**Task objective:** Include no pictures. Output exactly the lines from the one that contains "[0:00.00-0:01.00]" through the final line of the entries.

**Records provided:**
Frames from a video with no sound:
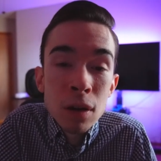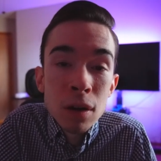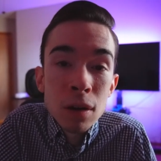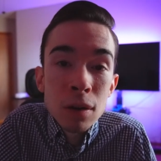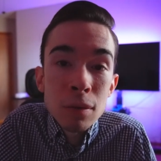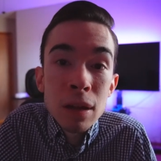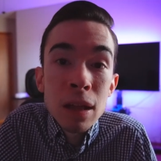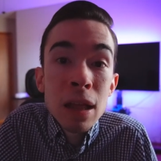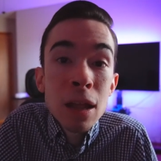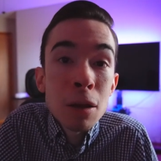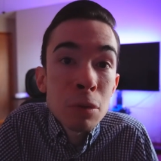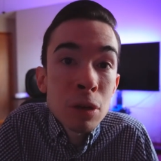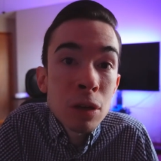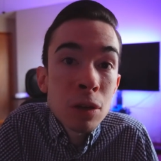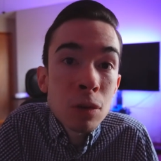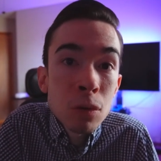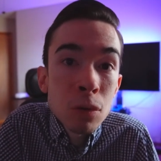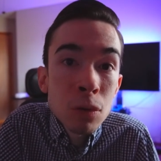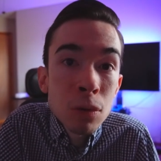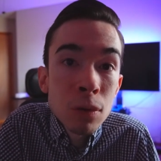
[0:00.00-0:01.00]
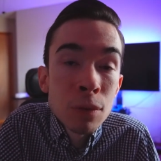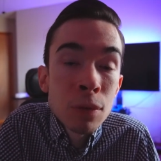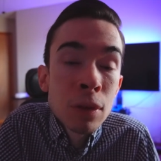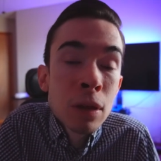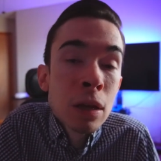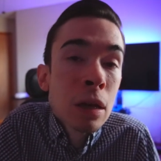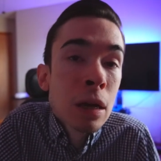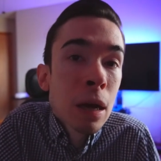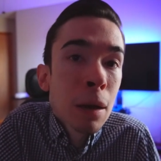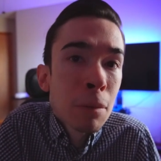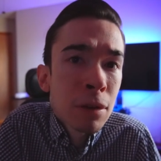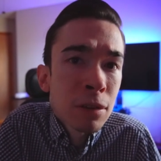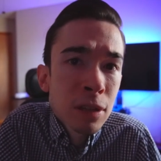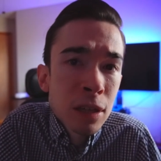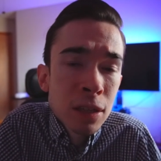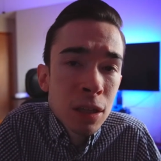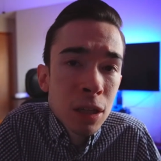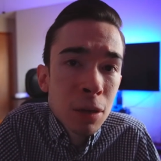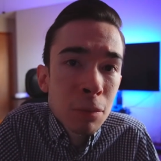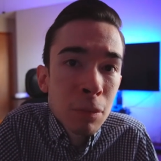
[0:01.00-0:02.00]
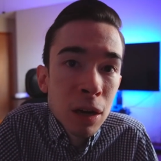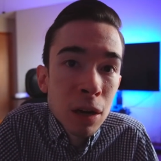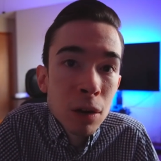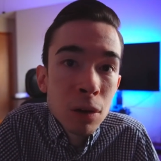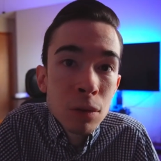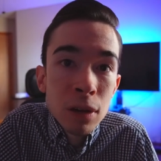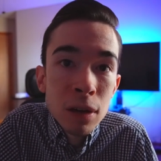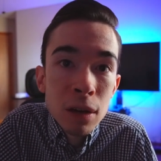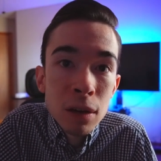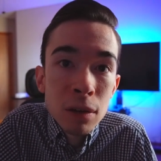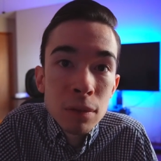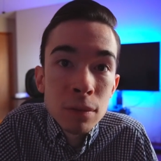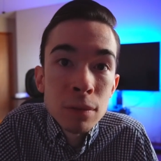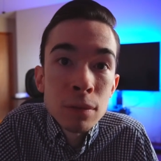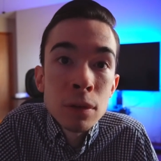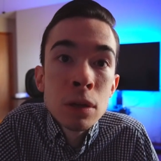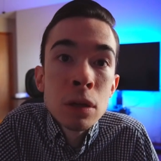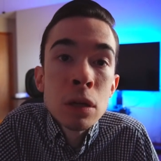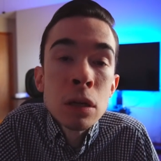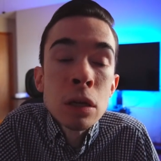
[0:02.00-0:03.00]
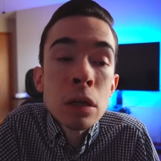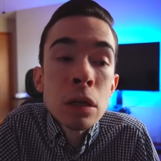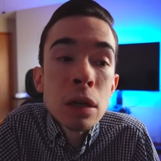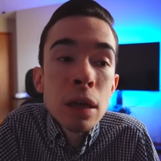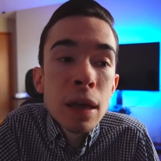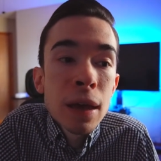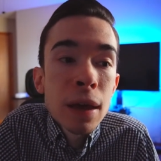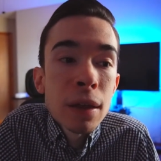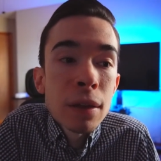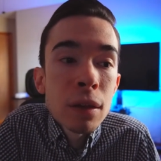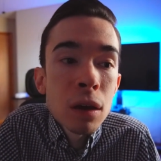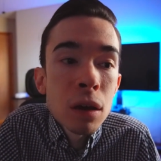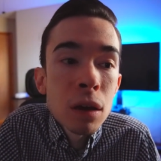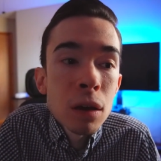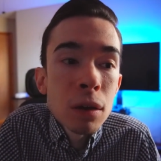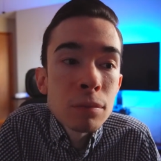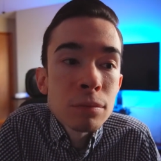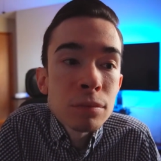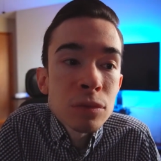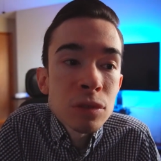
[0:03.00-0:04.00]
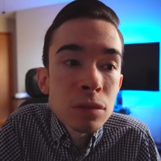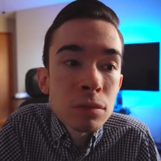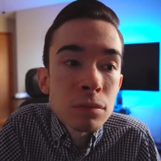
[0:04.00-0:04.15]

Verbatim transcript: uh, that'd be cool. I'm gonna take the Camaro down and um,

**Output:**
[0:00.00-0:01.00]
[0:01.00-0:02.00]
[0:02.00-0:03.00]
[0:03.00-0:04.00]
[0:04.00-0:04.15]

Verbatim transcript: uh, that'd be cool. I'm gonna take the Camaro down and um,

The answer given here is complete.